Peu de monde osait y croire et rien ne prouve encore que le tournant soit irréversible. Mais les négociateurs russes et tchétchènes, réunis depuis cinq jours à Grozny, ont bel et bien annoncé, vendredi 23 juin, une prolongation sine die pour la première fois en sept mois de guerre d’un cessez-le-feu qui expirait le même jour. Ils ont aussi annoncé la reprise, mardi 27 juin, de leurs travaux, interrompus pour consultations.

Les prétextes ne manquaient pourtant pas à une rupture. D’abord, ces négociations furent arrachées par les Tchétchènes au cours de leur première action « terroriste » en territoire russe, ce qui indigne beaucoup de monde dont les militaires. Mais Boris Eltsine, qui a su retourner en sa faveur l’initiative de paix dont son premier ministre avait assumé toute la responsabilité, a prétendu jeudi 22 juin, avoir « depuis longtemps » demandé la recherche d’une solution pacifique, précisant qu’une séance de négociation (de quelques heures et sans résultat) s’était déjà tenue en mai à Grozny.

Autre prétexte à un échec : les Tchétchènes ont envoyé comme « observateur », au sein de leur délégation, Chirvani Bassaev, le propre frère du chef du commando qui a mené l’attaque sur Boudennovsk.

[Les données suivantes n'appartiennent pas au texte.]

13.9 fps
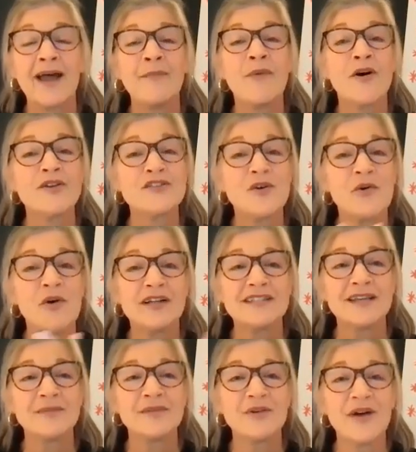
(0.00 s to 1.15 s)
I'm also
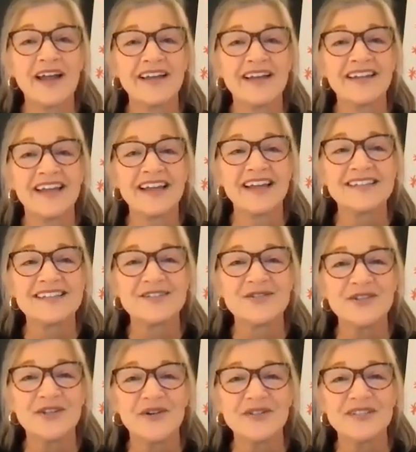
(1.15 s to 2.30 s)
on WILX
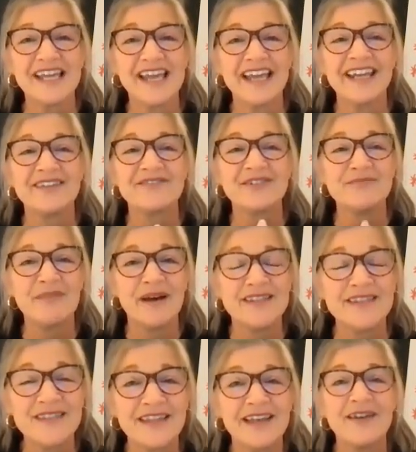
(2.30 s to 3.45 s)
Studio 10 every
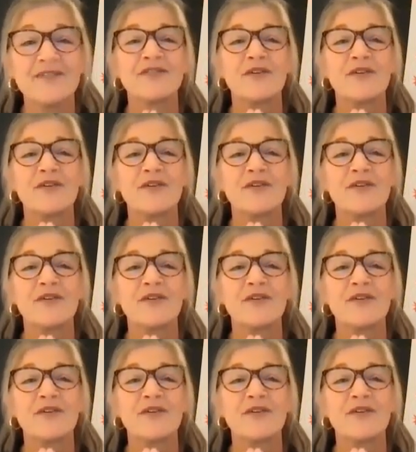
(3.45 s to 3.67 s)
month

Aussi barbu et souriant que son frère Chamil, il a répondu par un simple proverbe à une question sur l’engagement pris par sa délégation « d’aider » à la capture de celui qui est devenu le nouveau héros tchétchène : « Même une souris se met à mordre si elle est mise au pied du mur. »

Par ailleurs, les tirs n’ont pas vraiment cessé de part et d’autre et les militaires russes ne manquent pas de monter en épingle les « violations » du cessez-le-feu par les Tchétchènes. Quant aux exigences des indépendantistes, elles n’ont guère changé. Si les deux parties ont signé assez facilement un protocole sur les aspects militaires du conflit (désarmement progressif des Tchétchènes contre retrait progressif et partiel des troupes russes), le volet politique n’est pas près d’être résolu, même si le principe d’élections libres a été admis et si la question du statut de la Tchétchénie pourrait n’être abordée qu’après ce scrutin. Le chef des forces russes en Tchétchénie, le général Anatoli Koulikov, qui participe aux négociations, a pour sa part prévenu, vendredi 23 juin, que sans accord politique, le cessez-le-feu perd sa signification.